Pipeline Architecture: Lab vs Simulation
The package provides two distinct processing pipelines designed for different stages of the research workflow.
Lab Mode (Post-Facto)
High-Precision Analysis & Validation
The Lab Mode pipeline is designed for batch analysis where the complete dataset is available. It aims for parity with the legacy R implementation.
Characteristics
Memory: Full dataset loaded into memory.
Processing: Acausal algorithms (e.g., filtfilt, centered moving averages).
Calibration: Batch computation from the full dataset.
Depth: Acausal interpolation of missing values.
Configuration
To enable Lab Mode, set the following in your YAML config:
pipeline:
mode: "LAB"
calibration:
attachment_angle: "batch_compute"
magnetometer: "batch_compute"
depth:
mode: "interpolate"
true_integration: false # Set to true to use real timestamps for track generation (physically accurate but differs from R)
Clock Drift & Jitter
Real hardware sensors often have clock jitter (variable sampling rates).
Legacy R implementations use Fixed Step Integration (assuming dt = 1/freq), which ignores this jitter.

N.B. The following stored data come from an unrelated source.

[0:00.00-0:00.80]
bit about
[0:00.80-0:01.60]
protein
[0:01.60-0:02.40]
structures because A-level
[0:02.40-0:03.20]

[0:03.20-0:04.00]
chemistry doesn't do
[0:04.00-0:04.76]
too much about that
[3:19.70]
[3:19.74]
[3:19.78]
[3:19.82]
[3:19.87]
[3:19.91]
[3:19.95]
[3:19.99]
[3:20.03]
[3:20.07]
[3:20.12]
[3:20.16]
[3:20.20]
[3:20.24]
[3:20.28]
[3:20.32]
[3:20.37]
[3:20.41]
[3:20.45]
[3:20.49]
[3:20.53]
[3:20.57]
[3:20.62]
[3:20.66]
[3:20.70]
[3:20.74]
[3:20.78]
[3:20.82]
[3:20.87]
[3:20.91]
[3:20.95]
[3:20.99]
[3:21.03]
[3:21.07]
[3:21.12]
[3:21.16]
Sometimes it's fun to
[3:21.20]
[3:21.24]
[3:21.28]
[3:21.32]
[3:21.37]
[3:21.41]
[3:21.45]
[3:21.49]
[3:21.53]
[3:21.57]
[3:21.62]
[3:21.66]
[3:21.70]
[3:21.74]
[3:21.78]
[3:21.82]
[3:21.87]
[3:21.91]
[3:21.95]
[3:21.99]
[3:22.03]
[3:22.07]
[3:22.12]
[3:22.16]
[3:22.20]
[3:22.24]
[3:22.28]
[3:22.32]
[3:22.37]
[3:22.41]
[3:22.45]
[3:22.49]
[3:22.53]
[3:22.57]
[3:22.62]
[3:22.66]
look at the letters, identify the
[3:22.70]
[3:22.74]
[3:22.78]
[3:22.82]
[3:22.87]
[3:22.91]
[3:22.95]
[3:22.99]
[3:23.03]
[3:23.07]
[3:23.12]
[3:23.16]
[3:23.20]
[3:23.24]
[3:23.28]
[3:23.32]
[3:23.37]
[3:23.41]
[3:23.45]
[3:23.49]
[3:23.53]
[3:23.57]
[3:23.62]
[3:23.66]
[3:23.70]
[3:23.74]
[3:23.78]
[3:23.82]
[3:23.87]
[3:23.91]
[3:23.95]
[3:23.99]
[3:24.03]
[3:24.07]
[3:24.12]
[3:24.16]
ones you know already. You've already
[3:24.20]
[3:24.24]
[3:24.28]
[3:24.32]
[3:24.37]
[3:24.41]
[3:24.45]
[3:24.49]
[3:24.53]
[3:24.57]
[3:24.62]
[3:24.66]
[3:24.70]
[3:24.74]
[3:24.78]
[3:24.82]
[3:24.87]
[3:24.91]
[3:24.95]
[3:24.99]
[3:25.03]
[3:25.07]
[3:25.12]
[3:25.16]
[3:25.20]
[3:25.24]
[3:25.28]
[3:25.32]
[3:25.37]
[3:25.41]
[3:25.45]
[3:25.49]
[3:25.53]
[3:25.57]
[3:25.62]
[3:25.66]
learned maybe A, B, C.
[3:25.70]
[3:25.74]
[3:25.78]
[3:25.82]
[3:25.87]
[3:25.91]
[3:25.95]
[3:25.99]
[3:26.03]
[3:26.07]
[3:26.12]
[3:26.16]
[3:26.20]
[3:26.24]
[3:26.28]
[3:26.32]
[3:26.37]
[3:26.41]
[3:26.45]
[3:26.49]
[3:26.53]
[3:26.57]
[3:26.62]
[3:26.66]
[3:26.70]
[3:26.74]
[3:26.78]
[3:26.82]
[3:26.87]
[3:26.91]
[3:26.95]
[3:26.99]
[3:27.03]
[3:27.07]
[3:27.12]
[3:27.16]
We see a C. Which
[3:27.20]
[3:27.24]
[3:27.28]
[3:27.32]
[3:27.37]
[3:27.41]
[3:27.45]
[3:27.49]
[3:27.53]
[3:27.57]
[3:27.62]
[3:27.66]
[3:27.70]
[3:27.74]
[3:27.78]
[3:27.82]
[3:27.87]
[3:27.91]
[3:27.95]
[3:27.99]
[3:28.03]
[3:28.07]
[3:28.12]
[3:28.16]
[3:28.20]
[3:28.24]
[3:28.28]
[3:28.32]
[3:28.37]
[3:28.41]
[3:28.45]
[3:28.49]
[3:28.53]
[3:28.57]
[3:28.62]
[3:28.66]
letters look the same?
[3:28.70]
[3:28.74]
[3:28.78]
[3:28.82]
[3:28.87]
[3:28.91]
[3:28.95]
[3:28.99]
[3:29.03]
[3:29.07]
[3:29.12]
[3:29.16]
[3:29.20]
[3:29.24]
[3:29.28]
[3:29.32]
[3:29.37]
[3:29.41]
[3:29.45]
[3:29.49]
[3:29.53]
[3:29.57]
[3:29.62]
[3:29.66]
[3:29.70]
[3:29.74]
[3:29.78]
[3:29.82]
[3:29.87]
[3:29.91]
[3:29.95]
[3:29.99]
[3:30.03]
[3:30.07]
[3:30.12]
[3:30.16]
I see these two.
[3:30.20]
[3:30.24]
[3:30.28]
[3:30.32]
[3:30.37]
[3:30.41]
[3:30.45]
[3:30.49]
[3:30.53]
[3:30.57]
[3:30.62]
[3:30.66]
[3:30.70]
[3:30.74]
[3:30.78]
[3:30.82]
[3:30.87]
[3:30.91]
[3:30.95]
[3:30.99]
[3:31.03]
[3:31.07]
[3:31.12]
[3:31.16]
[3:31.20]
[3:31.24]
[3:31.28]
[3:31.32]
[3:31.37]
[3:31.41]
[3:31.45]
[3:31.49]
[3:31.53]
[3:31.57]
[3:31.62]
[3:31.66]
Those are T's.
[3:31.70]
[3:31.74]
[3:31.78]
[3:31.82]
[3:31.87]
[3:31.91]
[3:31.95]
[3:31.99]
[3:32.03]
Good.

This produces smooth tracks but mathematically implies that the animal speeds up/slows down inversely to the clock jitter if analyzed against real time.
Default Behavior (R-Compatibility): Uses fixed
dt. Matches legacy R output exactly. Velocity calculated from position/time ratio will show jitter.True Integration (``true_integration: true``): Uses actual time deltas (
real_dt). Matches the physical path to the clock. Velocity is stable, but positions differ slightly from R legacy tracks.
Diagnostic Output:
Lab Mode now includes a ClockDrift column in the output, measuring the deviation between the sensor clock and an ideal clock:
Drift = Timestamp_Actual - (Start_Time + Index * 1/Freq)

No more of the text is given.